DIRECTIONS> Only the pictures are to be omitted; every entry beneath should otherwise be duplicated exactly.

MATERIAL PROVIDED>

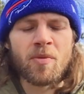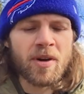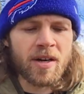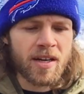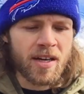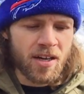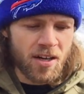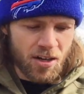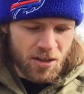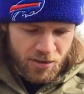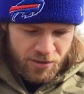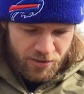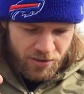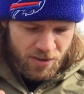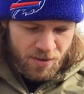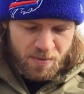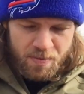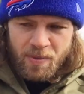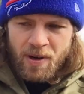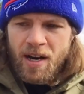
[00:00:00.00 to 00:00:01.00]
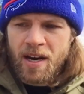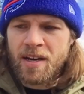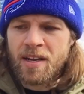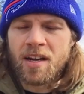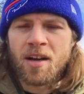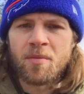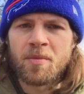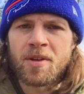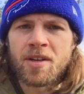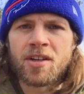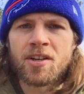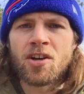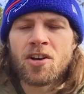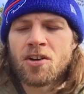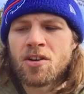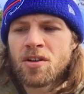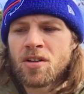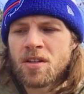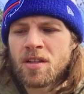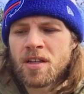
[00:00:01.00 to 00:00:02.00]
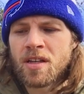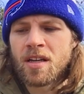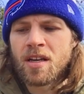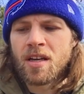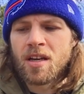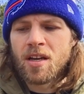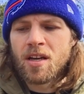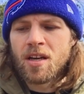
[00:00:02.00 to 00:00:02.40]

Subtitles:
my character, this body I'm in currently.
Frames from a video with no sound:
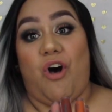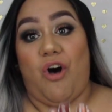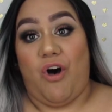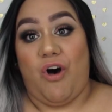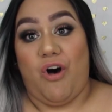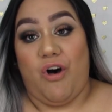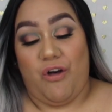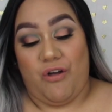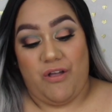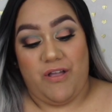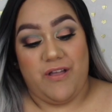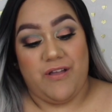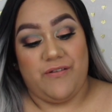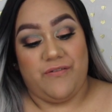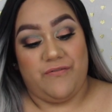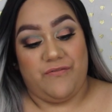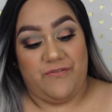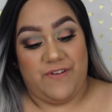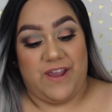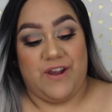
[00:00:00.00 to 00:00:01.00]
all
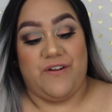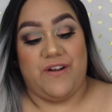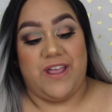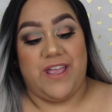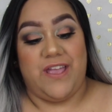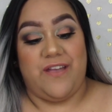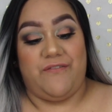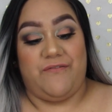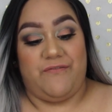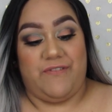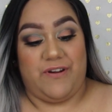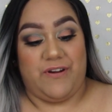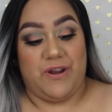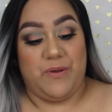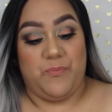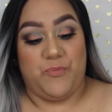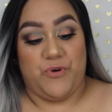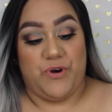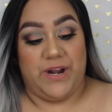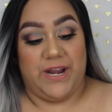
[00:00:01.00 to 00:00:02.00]
very,
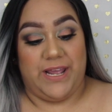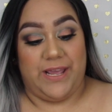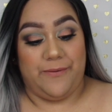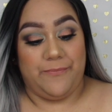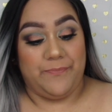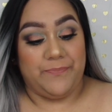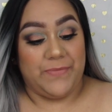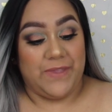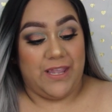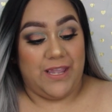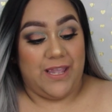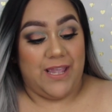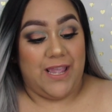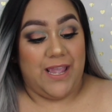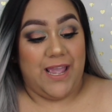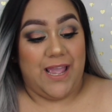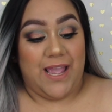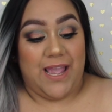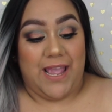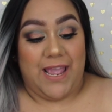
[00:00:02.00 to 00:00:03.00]
very pretty.
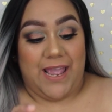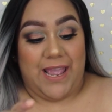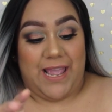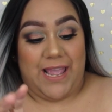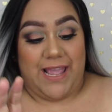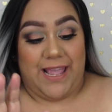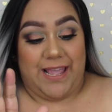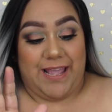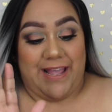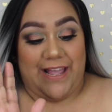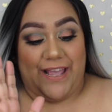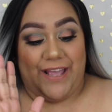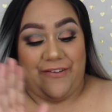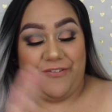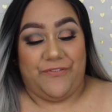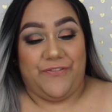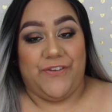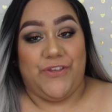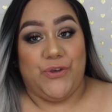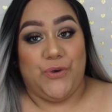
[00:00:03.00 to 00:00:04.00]

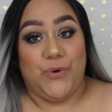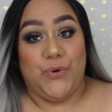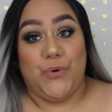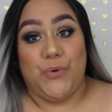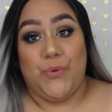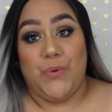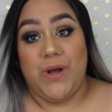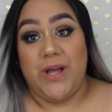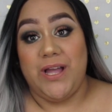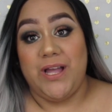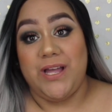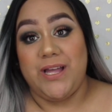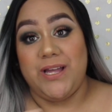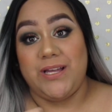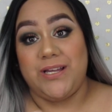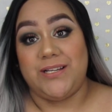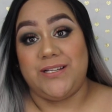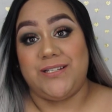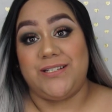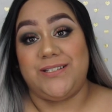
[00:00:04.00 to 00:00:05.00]
If you
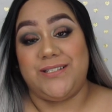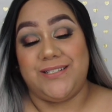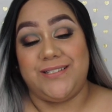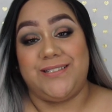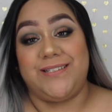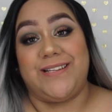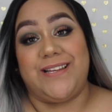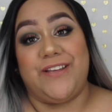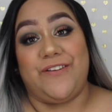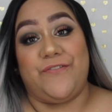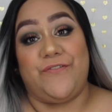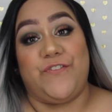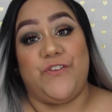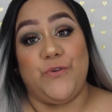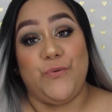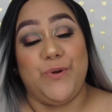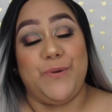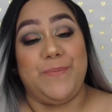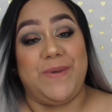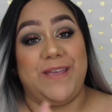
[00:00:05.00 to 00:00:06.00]

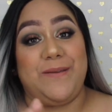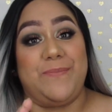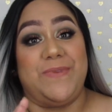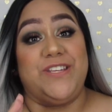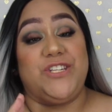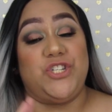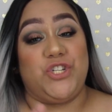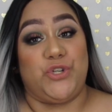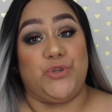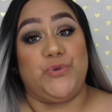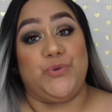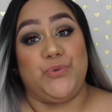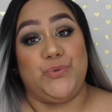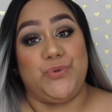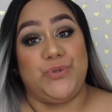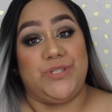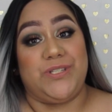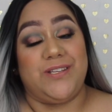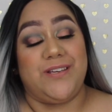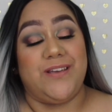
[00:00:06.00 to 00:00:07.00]
would make me
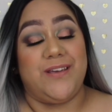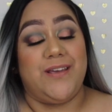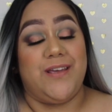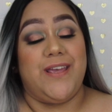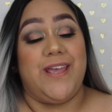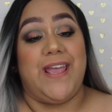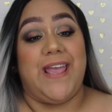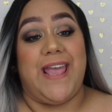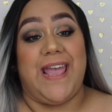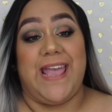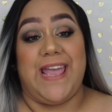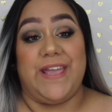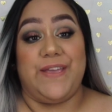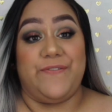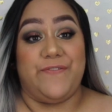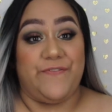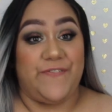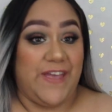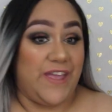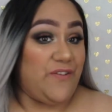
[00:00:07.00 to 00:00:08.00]
choose a
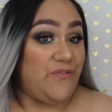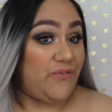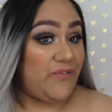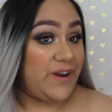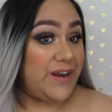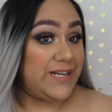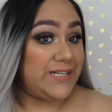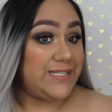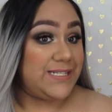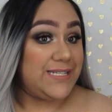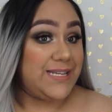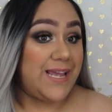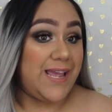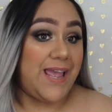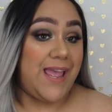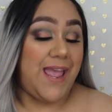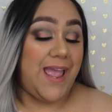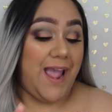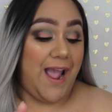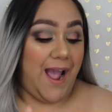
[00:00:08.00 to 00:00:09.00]
favorite,
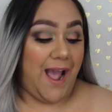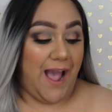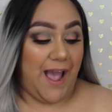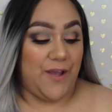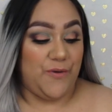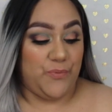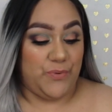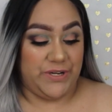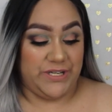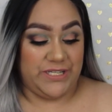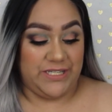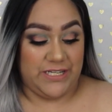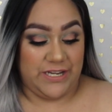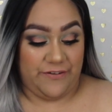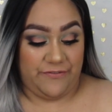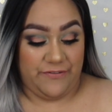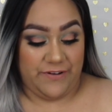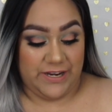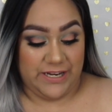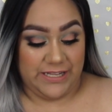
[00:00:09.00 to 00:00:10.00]
I would
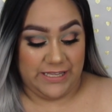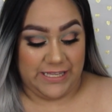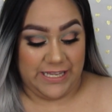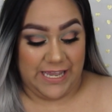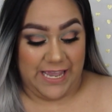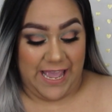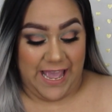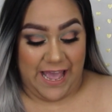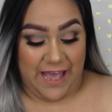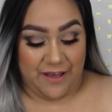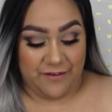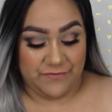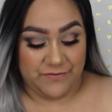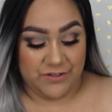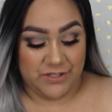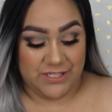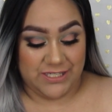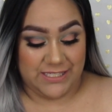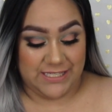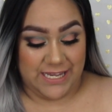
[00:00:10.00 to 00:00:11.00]
definitely have
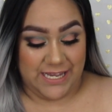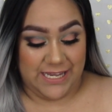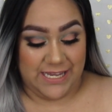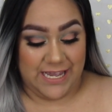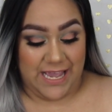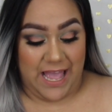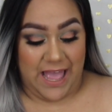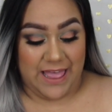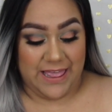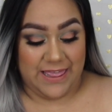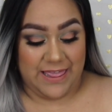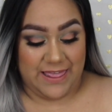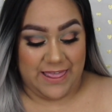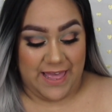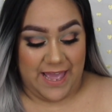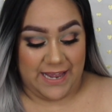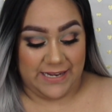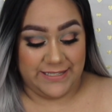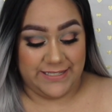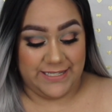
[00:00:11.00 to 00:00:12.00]
to say
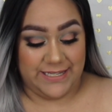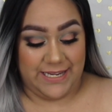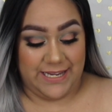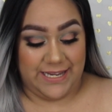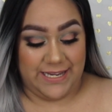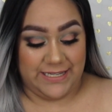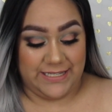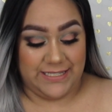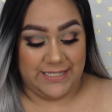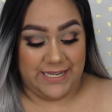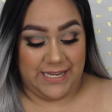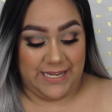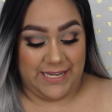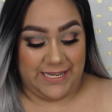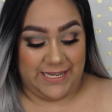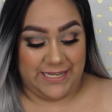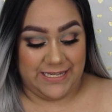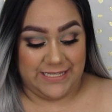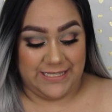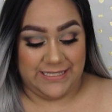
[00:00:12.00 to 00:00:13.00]
that it
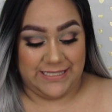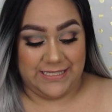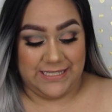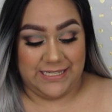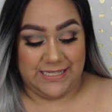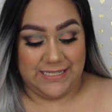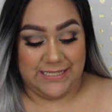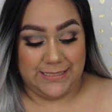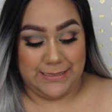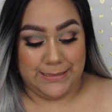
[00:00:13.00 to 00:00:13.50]
is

SOLUTION FOR THIS TASK>
[00:00:00.00 to 00:00:01.00]
[00:00:01.00 to 00:00:02.00]
[00:00:02.00 to 00:00:02.40]

Subtitles:
my character, this body I'm in currently.
Frames from a video with no sound:
[00:00:00.00 to 00:00:01.00]
all
[00:00:01.00 to 00:00:02.00]
very,
[00:00:02.00 to 00:00:03.00]
very pretty.
[00:00:03.00 to 00:00:04.00]

[00:00:04.00 to 00:00:05.00]
If you
[00:00:05.00 to 00:00:06.00]

[00:00:06.00 to 00:00:07.00]
would make me
[00:00:07.00 to 00:00:08.00]
choose a
[00:00:08.00 to 00:00:09.00]
favorite,
[00:00:09.00 to 00:00:10.00]
I would
[00:00:10.00 to 00:00:11.00]
definitely have
[00:00:11.00 to 00:00:12.00]
to say
[00:00:12.00 to 00:00:13.00]
that it
[00:00:13.00 to 00:00:13.50]
is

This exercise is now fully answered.